Mercedes GLA SUV - MPG, running costs & CO2
The Mercedes GLA range offers conventional petrol and diesel engines, plus a plug-in hybrid
GLA buyers choose between a range of petrol and diesel engines, with fuel consumption spanning from 34mpg to over 50mpg; reasonable figures for a small SUV, if nothing groundbreaking.

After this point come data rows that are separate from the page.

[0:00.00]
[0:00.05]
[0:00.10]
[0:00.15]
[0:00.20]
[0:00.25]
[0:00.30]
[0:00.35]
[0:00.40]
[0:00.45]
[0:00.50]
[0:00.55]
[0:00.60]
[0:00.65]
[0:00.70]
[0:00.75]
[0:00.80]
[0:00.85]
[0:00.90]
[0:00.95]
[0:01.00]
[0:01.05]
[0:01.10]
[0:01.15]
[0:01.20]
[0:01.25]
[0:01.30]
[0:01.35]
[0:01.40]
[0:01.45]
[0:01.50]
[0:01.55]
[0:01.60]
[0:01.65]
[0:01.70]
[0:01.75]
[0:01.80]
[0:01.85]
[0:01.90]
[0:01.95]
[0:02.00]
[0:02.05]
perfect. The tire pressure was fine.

Two high-performance AMG versions are tempting, but cost significantly more to buy or lease and run. Those looking to save fuel or reduce their company-car tax bills should look at the GLA 250 e plug-in hybrid. Thanks to a battery and electric motor, it can manage more than 30 miles before the petrol engine is required, a figure that rose to 48 miles in 2023 when a bigger battery was added as part of a facelift. For drivers who want a fully electric small Mercedes SUV, the EQA is heavily based on the GLA, and returns a range of around 200 miles.
Mercedes GLA MPG & CO2
The entry-level GLA 200 uses a 1.3-litre turbo petrol engine that's designed for efficiency but has to work fairly hard to lug around an SUV, so can only manage up to 42mpg. A GLA 250 with a larger 2.0-litre petrol, more power and fuel-efficiency of 37.2mpg was previously available but is no longer offered.
Switch to diesel, and the GLA 200 d with front-wheel drive can return up to 52mpg. Impressively, this figure only drops by 2mpg for the GLA 220 d 4MATIC four-wheel-drive model, because the system is clever enough to only drive all four wheels when extra traction is needed.

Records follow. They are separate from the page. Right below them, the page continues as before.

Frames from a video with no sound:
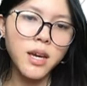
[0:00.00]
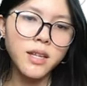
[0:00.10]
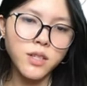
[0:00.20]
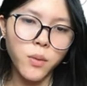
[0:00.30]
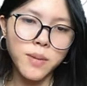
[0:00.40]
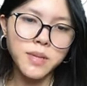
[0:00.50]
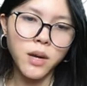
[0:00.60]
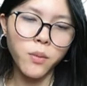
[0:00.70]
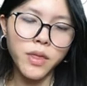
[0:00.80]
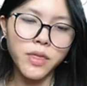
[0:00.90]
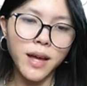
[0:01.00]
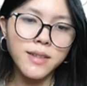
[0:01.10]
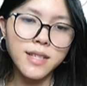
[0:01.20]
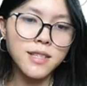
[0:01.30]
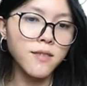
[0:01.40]
is a website with
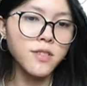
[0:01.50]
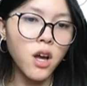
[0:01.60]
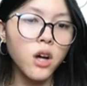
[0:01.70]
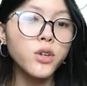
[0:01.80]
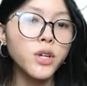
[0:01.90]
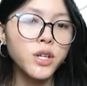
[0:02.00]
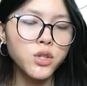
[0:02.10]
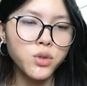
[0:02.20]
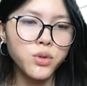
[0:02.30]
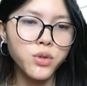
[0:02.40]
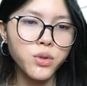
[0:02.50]
thousands of songs. You can choose to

If you're a company-car driver, there's also the GLA 250 e plug-in hybrid to consider, which has far lower official CO2 emissions, so you’ll pay far less Benefit-in-Kind tax on it as a result. Early versions had a 10.6kWh battery pack, which allowed the car to drive for up to 39 miles on its electric motor alone. This resulted in official efficiency figures of up to 201.8mpg and from 31g/km of CO2. However, an electric range below 40 miles meant it just missed out on the lower BiK band available to PHEV models. During a 2023 facelift, however, the battery was increased in size to 16kWh, thus increasing range to 48 miles and dropping it from the 12% company car tax band to the 8% band, saving fleet car drivers a whole heap in tax bills.

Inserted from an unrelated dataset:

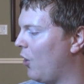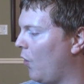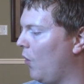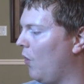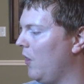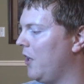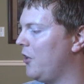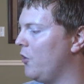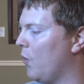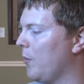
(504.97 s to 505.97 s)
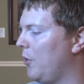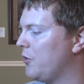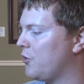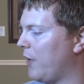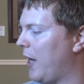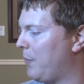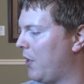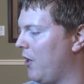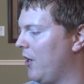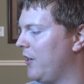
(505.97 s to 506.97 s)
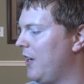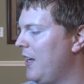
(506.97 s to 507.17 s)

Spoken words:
whole normal trap card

Fitted with 2.0-litre turbocharged petrol engines and four-wheel drive, the GLA 35 and 45 S performance versions will be the most costly to drive. Fuel economy of up to 32.5mpg for the 35 doesn't appear too ruinous but is likely to be hard to match in reality. This drops to less than 30mpg for more powerful 45 S, while the correspondingly high CO2 emissions put both hot GLAs firmly in the top BiK band for business drivers.
Every standard petrol and diesel version of the GLA will cost the standard annual VED (road tax) rate from the second year onwards. The GLA 250 e plug-in hybrid qualifies for the discounted rate thanks to its petrol/electric powertrain. Despite being the smallest SUV offered by Mercedes, most models cost more than £40,000, and as such are liable for the additional VED surcharge from the second year onwards for five years.
Insurance groups for the latest GLA span from 25-27 for the entry-level petrol and 26-32 out of 50 for diesel versions, putting them in the same ballpark as rival SUVs. Meanwhile, the GLA 250 e PHEV is in groups 36-37. The AMG models are a different story, with insurance groups of around 40 making them amongst the most expensive small SUVs to cover.
Every Mercedes model has a three-year, unlimited mileage warranty that's identical to BMW's and slightly more generous than the 60,000-mile policy from Audi and Volkswagen. There's also up to 30 years of European breakdown cover, so long as you maintain the car's service schedule with Mercedes.
Mercedes servicing isn't the cheapest but customers have the option of paying for maintenance in monthly instalments.